Palladium has severely damaged its charts so far this week and is perhaps quickly headed down to the next key support level of $1455.60. However, the platinum market has clearly rejected the weakness in palladium again this morning with a fresh three day high and third straight day of higher highs. It does appear as if the palladium market is seeing some selling interest from headlines touting the potential for "industrial rotation" from palladium to platinum because of the recent differential of $700 between the two metals. In our mind the deterioration of economic sentiment due to a series of soft data points, the apparent setback in trade talks last week, and fears toward China has prompted the current correction in palladium. However those pressing the short side of the palladium market should be braced for a sudden reversal/recovery if anything positive flows from the trade talks in China. So far the palladium market has not seen liquidation of open interest, and that suggests to us that the bulls are attempting to "hang on" to their positions. Relatively speaking, the platinum market outperformed palladium yesterday and again this morning, and therefore it is possible that some traders have moved into long platinum/short palladium spread positions because of the technical chart vulnerability in palladium. Uptrend channel support in April platinum today is $859.05, and initial resistance is seen up at $878.20.  
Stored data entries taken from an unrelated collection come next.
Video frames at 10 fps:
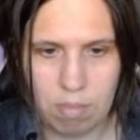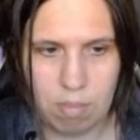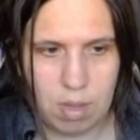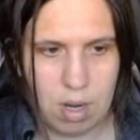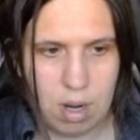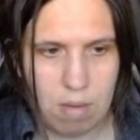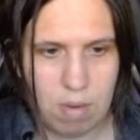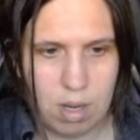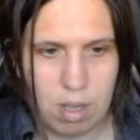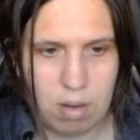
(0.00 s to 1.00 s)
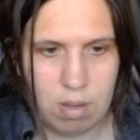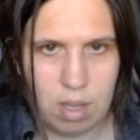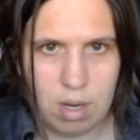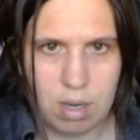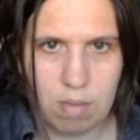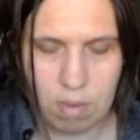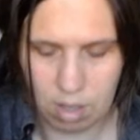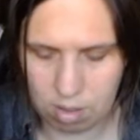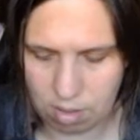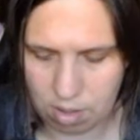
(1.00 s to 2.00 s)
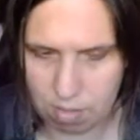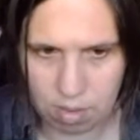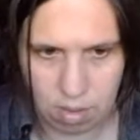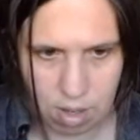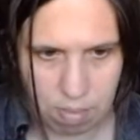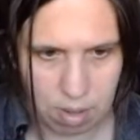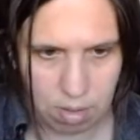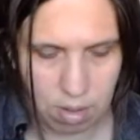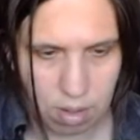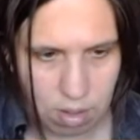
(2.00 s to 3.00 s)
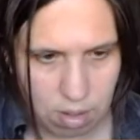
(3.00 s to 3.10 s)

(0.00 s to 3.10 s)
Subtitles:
Didn't I recolor that? I didn't recolor that one. Okay, apparently.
TODAY'S MARKET IDEAS: While the charts in gold are a bit vulnerable to start today, prices still sit just above a quasi-double low of $1318.60. There is an uptrend channel support line down at $1313.60, and we suspect gold will have a key trend decision in today's trade! While we are not ready to call for an end to the March uptrend, it is certainly facing a near term challenge.  


Use options to position for positive trade headlines  

We see the attempt to rally in copper yesterday as a sign that some shorts might be exiting and that this week's low is could be some form of value. It is also likely that the copper market was moderately oversold following the massive two day slide last week and that selling fuel might exhaust itself. The bear camp seems to have an edge because of soft US scheduled data patterns and the slightly bullish dollar track and because Chilean miner KGHM reached an agreement with the labor union to extend contract talks, but the focus might shift to trade headlines today. From a longer-term perspective the rating agency Fitch indicated China will continue to be a major influence on copper prices (not surprising), but they also indicated surging electric vehicle demand would become even more important to copper in the future.  

TODAY’S MARKET IDEAS: Traders need to be vigilant for headlines on trade given the resumption of talks, as a slightly optimistic one could be justification for a quick spike back above $2.90. However, without positive trade news and further soft data, the bias could temporarily shift back down, and ranges might be set to narrow until there is positive trade news from China. Those interested in a trade talk strategy might consider buying May atthe-money bull call spreads on weakness this morning in hopes of something positive from trade before the end of this week.